# Data to examine:
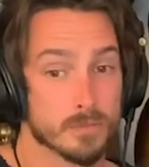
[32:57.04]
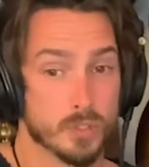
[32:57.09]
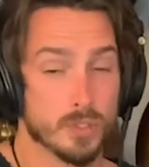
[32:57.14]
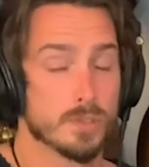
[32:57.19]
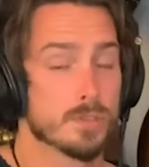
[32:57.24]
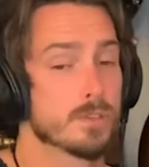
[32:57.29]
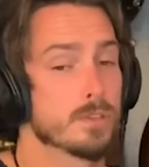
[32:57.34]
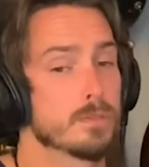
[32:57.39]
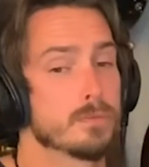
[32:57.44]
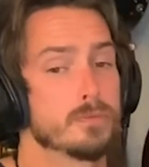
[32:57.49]

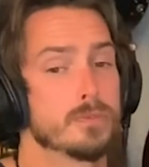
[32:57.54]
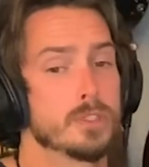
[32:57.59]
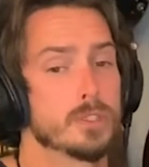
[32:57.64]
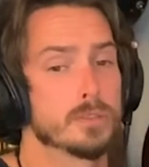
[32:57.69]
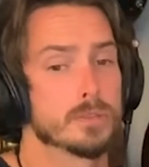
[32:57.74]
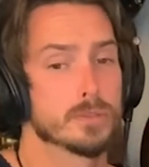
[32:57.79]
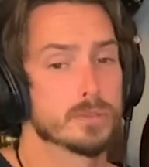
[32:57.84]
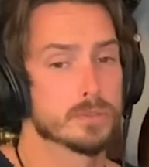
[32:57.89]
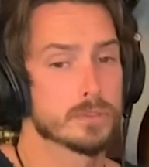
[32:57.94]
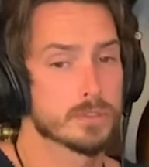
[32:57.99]
YouTube
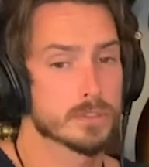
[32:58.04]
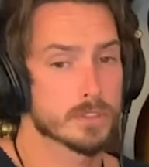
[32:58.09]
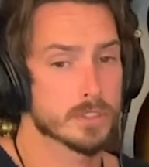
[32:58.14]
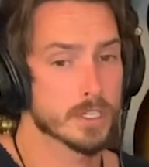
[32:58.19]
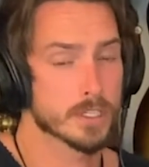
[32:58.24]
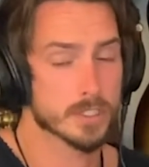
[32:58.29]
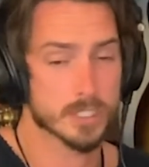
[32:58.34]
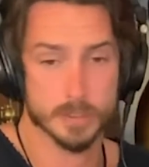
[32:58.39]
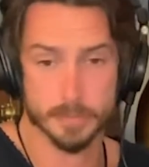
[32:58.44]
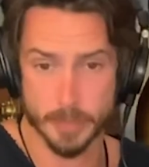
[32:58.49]
views
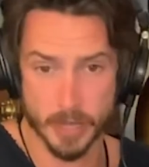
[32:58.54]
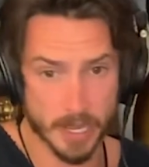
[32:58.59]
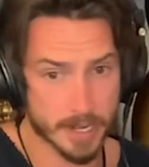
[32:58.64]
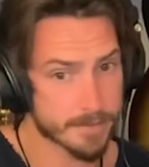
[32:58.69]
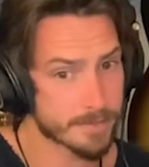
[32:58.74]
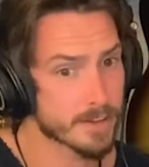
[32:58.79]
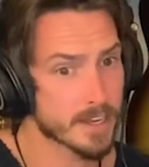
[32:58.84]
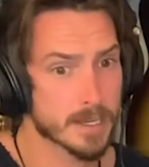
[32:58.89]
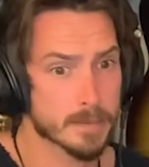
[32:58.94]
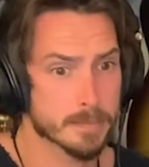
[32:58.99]
and
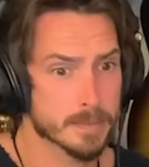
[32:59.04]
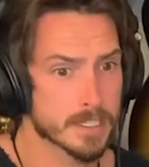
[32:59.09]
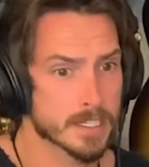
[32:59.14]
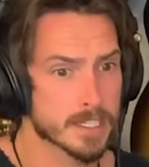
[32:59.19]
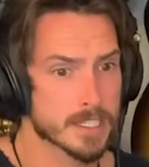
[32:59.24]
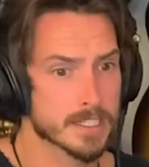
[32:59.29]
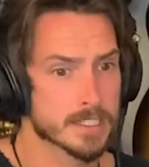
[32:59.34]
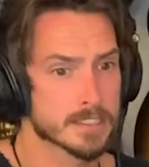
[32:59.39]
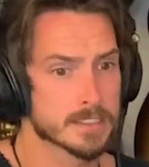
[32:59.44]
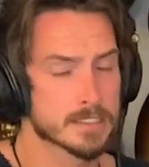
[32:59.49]
Spotify
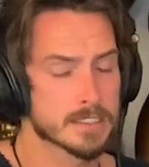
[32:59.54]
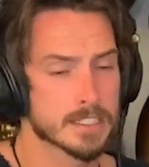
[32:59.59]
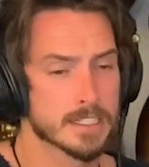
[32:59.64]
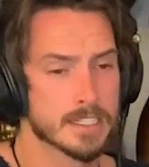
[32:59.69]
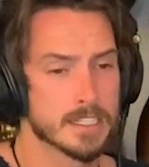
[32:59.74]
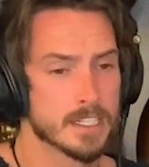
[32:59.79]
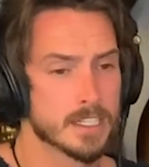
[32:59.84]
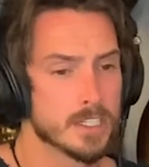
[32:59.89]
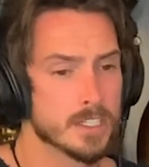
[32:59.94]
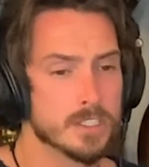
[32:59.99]
plays,
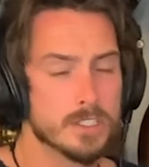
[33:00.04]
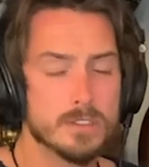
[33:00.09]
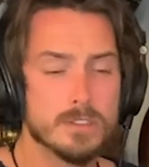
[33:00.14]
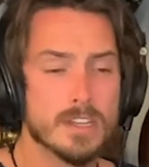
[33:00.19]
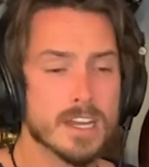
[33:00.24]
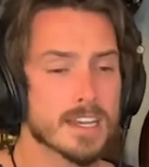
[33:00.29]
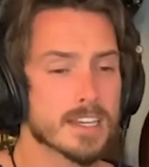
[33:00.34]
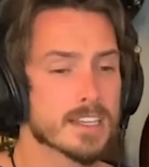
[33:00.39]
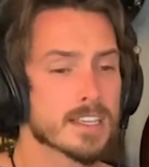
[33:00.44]
you got to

# Work instructions:
Restate each entry word for word. Omit every picture.

# Response area:
[32:57.04]
[32:57.09]
[32:57.14]
[32:57.19]
[32:57.24]
[32:57.29]
[32:57.34]
[32:57.39]
[32:57.44]
[32:57.49]

[32:57.54]
[32:57.59]
[32:57.64]
[32:57.69]
[32:57.74]
[32:57.79]
[32:57.84]
[32:57.89]
[32:57.94]
[32:57.99]
YouTube
[32:58.04]
[32:58.09]
[32:58.14]
[32:58.19]
[32:58.24]
[32:58.29]
[32:58.34]
[32:58.39]
[32:58.44]
[32:58.49]
views
[32:58.54]
[32:58.59]
[32:58.64]
[32:58.69]
[32:58.74]
[32:58.79]
[32:58.84]
[32:58.89]
[32:58.94]
[32:58.99]
and
[32:59.04]
[32:59.09]
[32:59.14]
[32:59.19]
[32:59.24]
[32:59.29]
[32:59.34]
[32:59.39]
[32:59.44]
[32:59.49]
Spotify
[32:59.54]
[32:59.59]
[32:59.64]
[32:59.69]
[32:59.74]
[32:59.79]
[32:59.84]
[32:59.89]
[32:59.94]
[32:59.99]
plays,
[33:00.04]
[33:00.09]
[33:00.14]
[33:00.19]
[33:00.24]
[33:00.29]
[33:00.34]
[33:00.39]
[33:00.44]
you got to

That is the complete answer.